Methodology

ipdex is a derived index. Every number, name, and ranking traces to a public source and is rebuilt daily through a validated pipeline — nothing is hand-edited.

Four sources

RIR delegated statistics (the five regional registries) give the official allocation of address space and ASNs per country, with allocation dates.

BGP routing tables (APNIC thyme / RouteViews) give the prefixes each ASN actually announces — the routed reality, not just the registration.

PeeringDB gives each network its type (ISP, content, hosting, education, enterprise) and peering presence.

IPinfo Lite is the backbone: IP→country, IP→ASN, organization name and domain, for both IPv4 and IPv6.

The pipeline

Each run is fetch → validate → diff → derive → upsert → report. It is diff-first: only rows that actually changed are written. A full daily rewrite would be a bug, not an update.

Organizations are not a source — they are derived, by clustering ASNs that belong to the same operator. Per-country rankings are computed from announced prefix counts.

Validation gates

Before anything is published, the run must pass every gate: a count-drift check against the previous snapshot, an unknown-country check, twenty fixed anchors (for example 8.8.8.8 must resolve to AS15169), and a country-agreement cross-check between IPinfo and the RIR data.

If any gate fails, the run aborts and production is left untouched. ipdex never publishes partial or unvalidated data.

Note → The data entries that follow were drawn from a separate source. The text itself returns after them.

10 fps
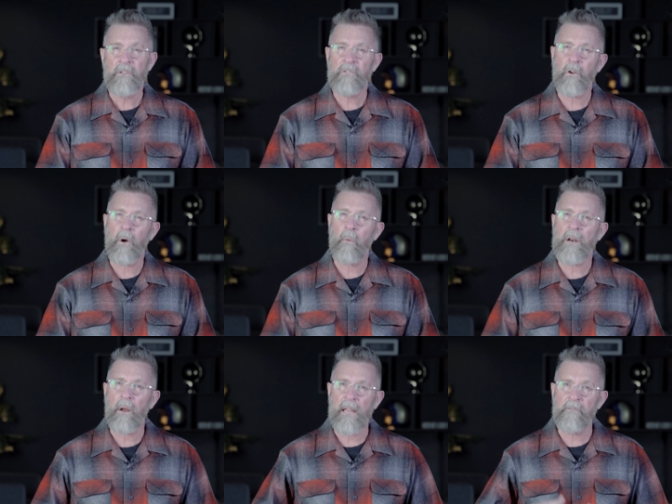So I
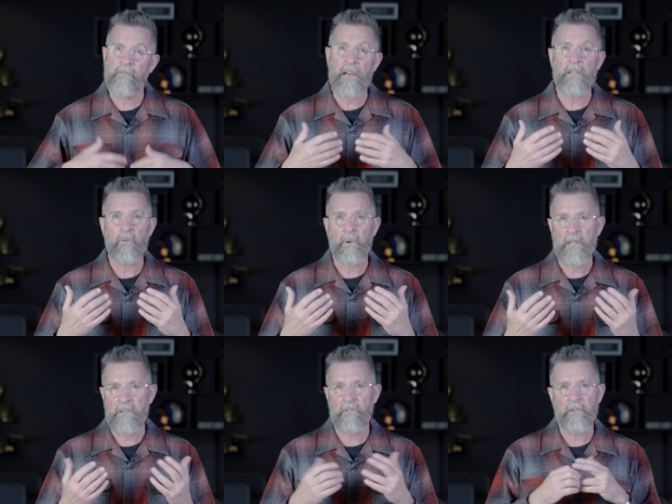want to invite you
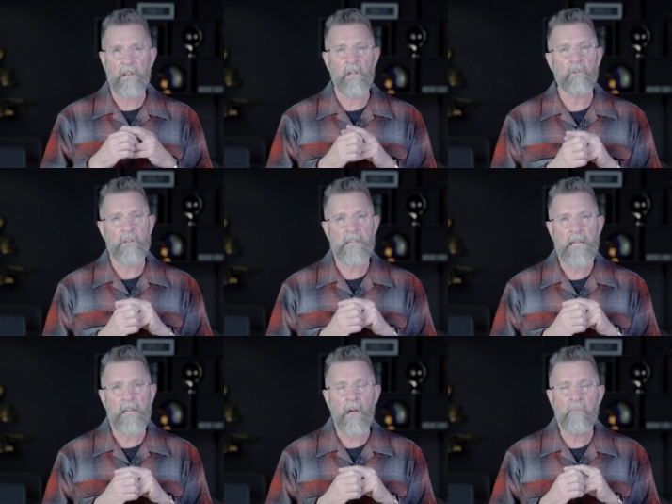in this video to
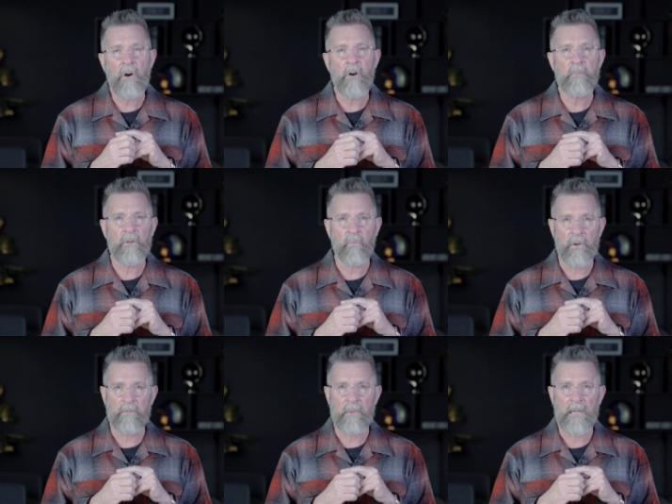take a moment
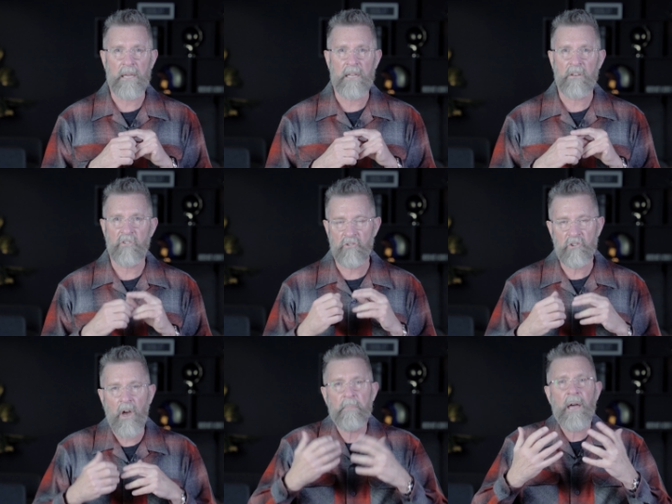with me and
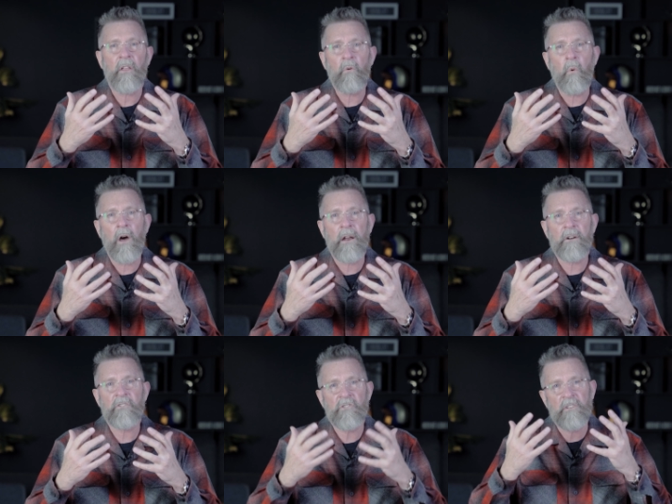jump out of the
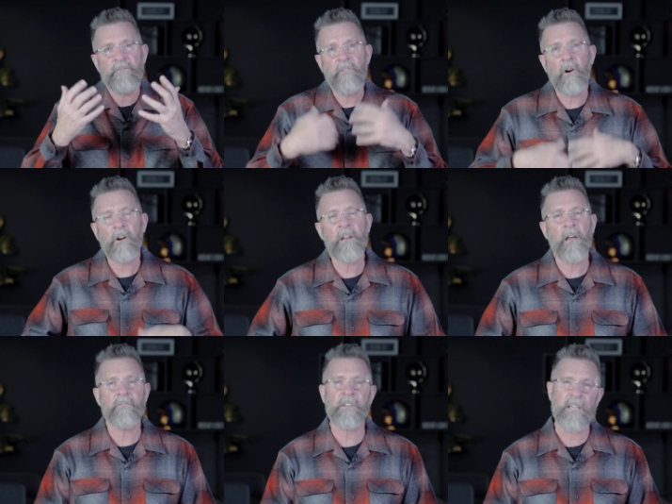water just far
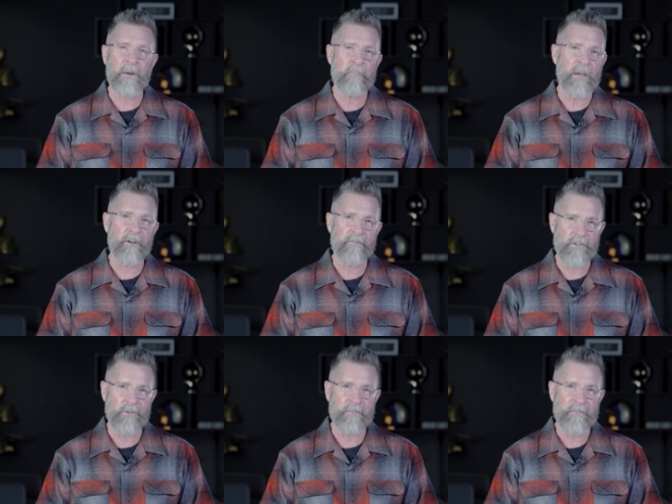enough to get a better
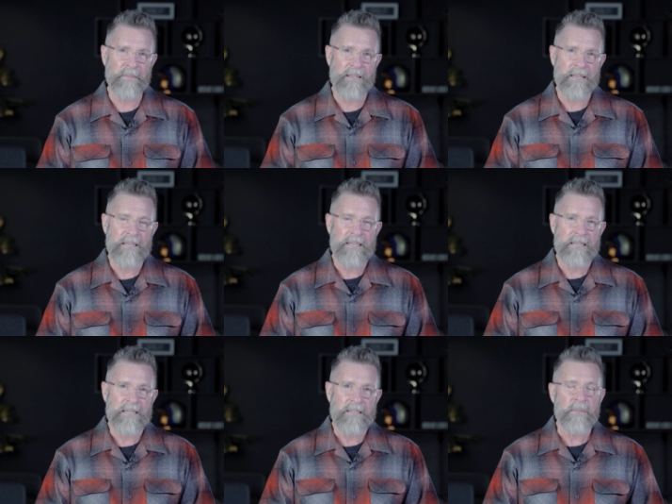view.
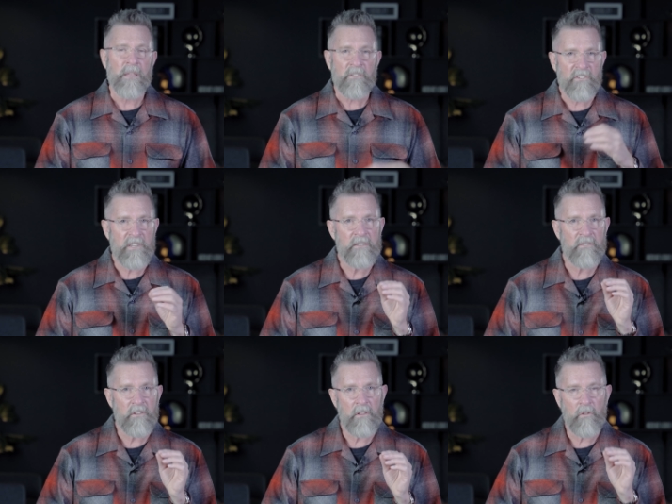
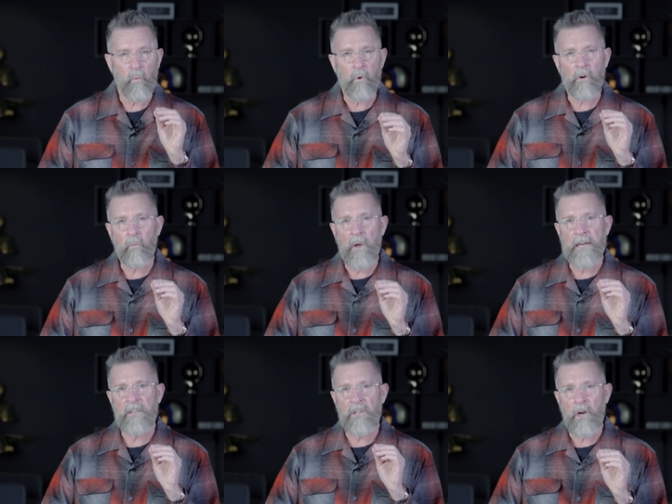Since the
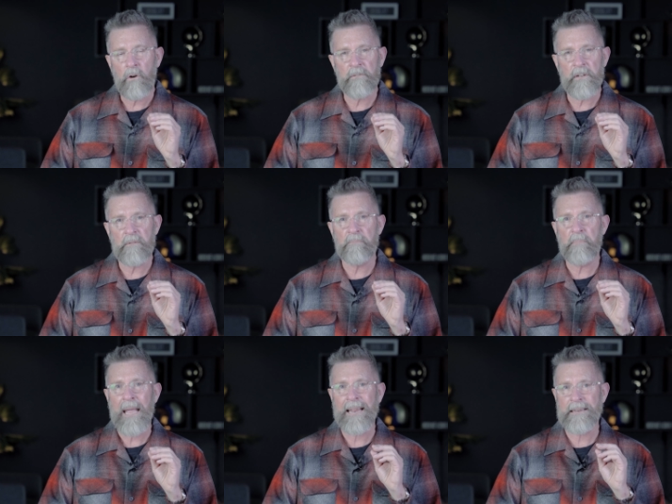worldwide COVID
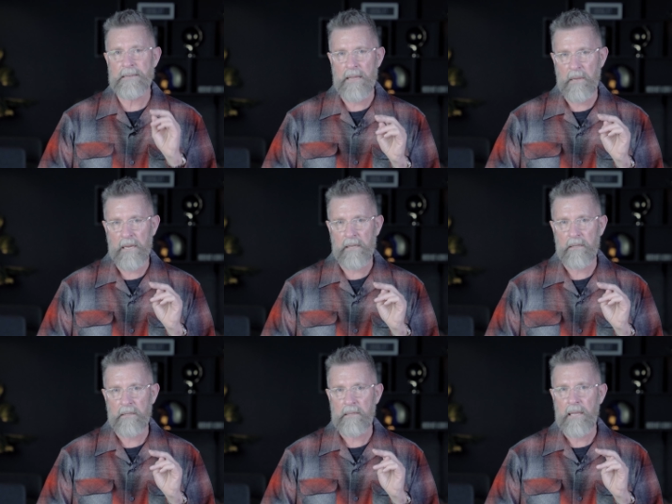
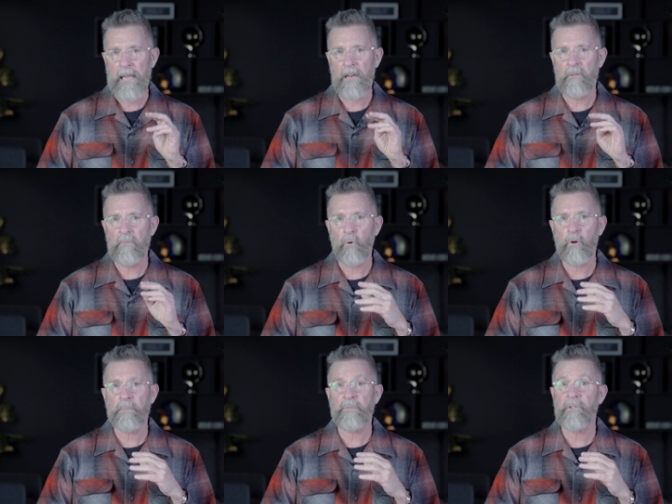pandemic, and
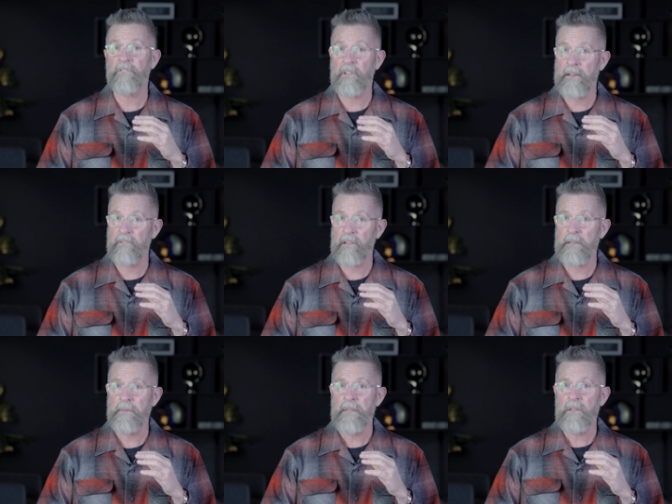more precisely,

The cross-check compares each network’s home country: IPinfo reports geolocation (where addresses are used) while the registries report allocation (where they were assigned), so the two diverge by design — we measure agreement at the network level, not per address.

Versioning and freshness

Every publication is stamped with a content-hash data version and a date, shown in the provenance box on each page and listed on the changelog. You can always see how fresh the data behind a page is.

The exposure score

A directional 0–100 index of how identifiable your browser looks — NOT a probability and not forensic. Formula: score = 100 × B(34 × (1 − e^(−Σ min(bits_i, 9) / 34)) ) / 34, where bits_i are published per-signal surprisal estimates, each capped at 9 bits so no single trait dominates, combined through a saturating curve that models correlation between signals (real fingerprints overlap; naive sums overcount).

Weights (bits, source, date): canvas rendering 8.5 (Eckersley, EFF Panopticlick, PETS 2010-05) · installed fonts 6.5 (same, 2010-05) · WebGL graphics 6.0 (Cao et al., NDSS 2017-02) · audio processing 5.0 (Englehardt & Narayanan, CCS 2016-10) · screen resolution 4.0, time zone 3.0, languages 2.0 (Eckersley 2010-05). The machine-readable file is data/rarity-baselines.json in the repository, versioned and dated.

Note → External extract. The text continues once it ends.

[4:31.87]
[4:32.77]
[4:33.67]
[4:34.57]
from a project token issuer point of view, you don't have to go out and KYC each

Limitations, plainly: ipdex has no telemetry — the Red Line forbids measuring our own visitors — so every baseline is external published research with its date attached; browser populations have shifted since those studies. The score varies between browsers and sessions. Signals with no credible published baseline are shown without any percentage rather than an invented one. The whole computation runs in your browser and is discarded: nothing is sent, stored, or put in a URL.